Exercise objective → Although pictures appear in the records, the copy must leave them out and match everything else exactly.

Source data →
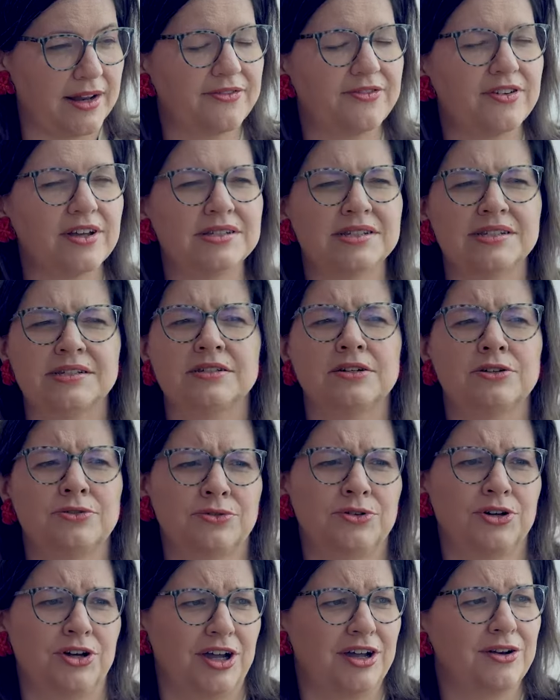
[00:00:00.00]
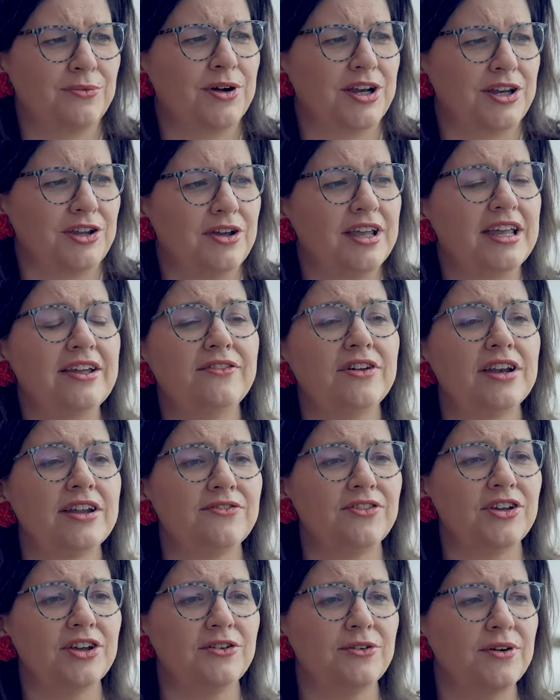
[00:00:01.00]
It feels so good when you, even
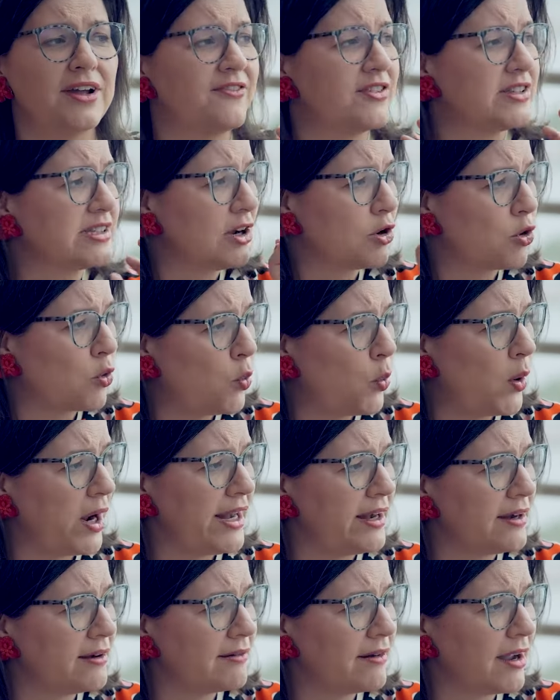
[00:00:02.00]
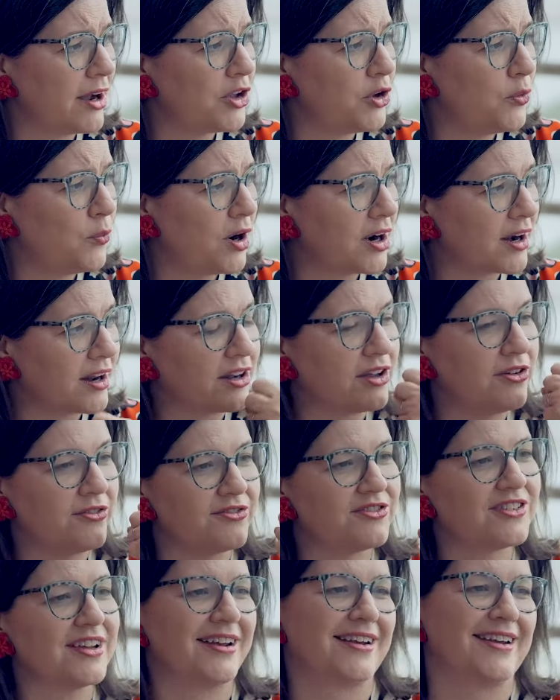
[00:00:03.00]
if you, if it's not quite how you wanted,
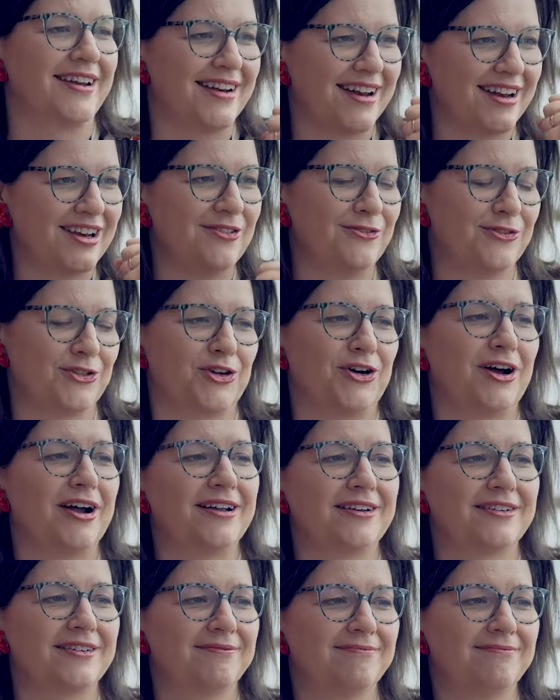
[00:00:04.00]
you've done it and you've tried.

Exercise answer →
[00:00:00.00]
[00:00:01.00]
It feels so good when you, even
[00:00:02.00]
[00:00:03.00]
if you, if it's not quite how you wanted,
[00:00:04.00]
you've done it and you've tried.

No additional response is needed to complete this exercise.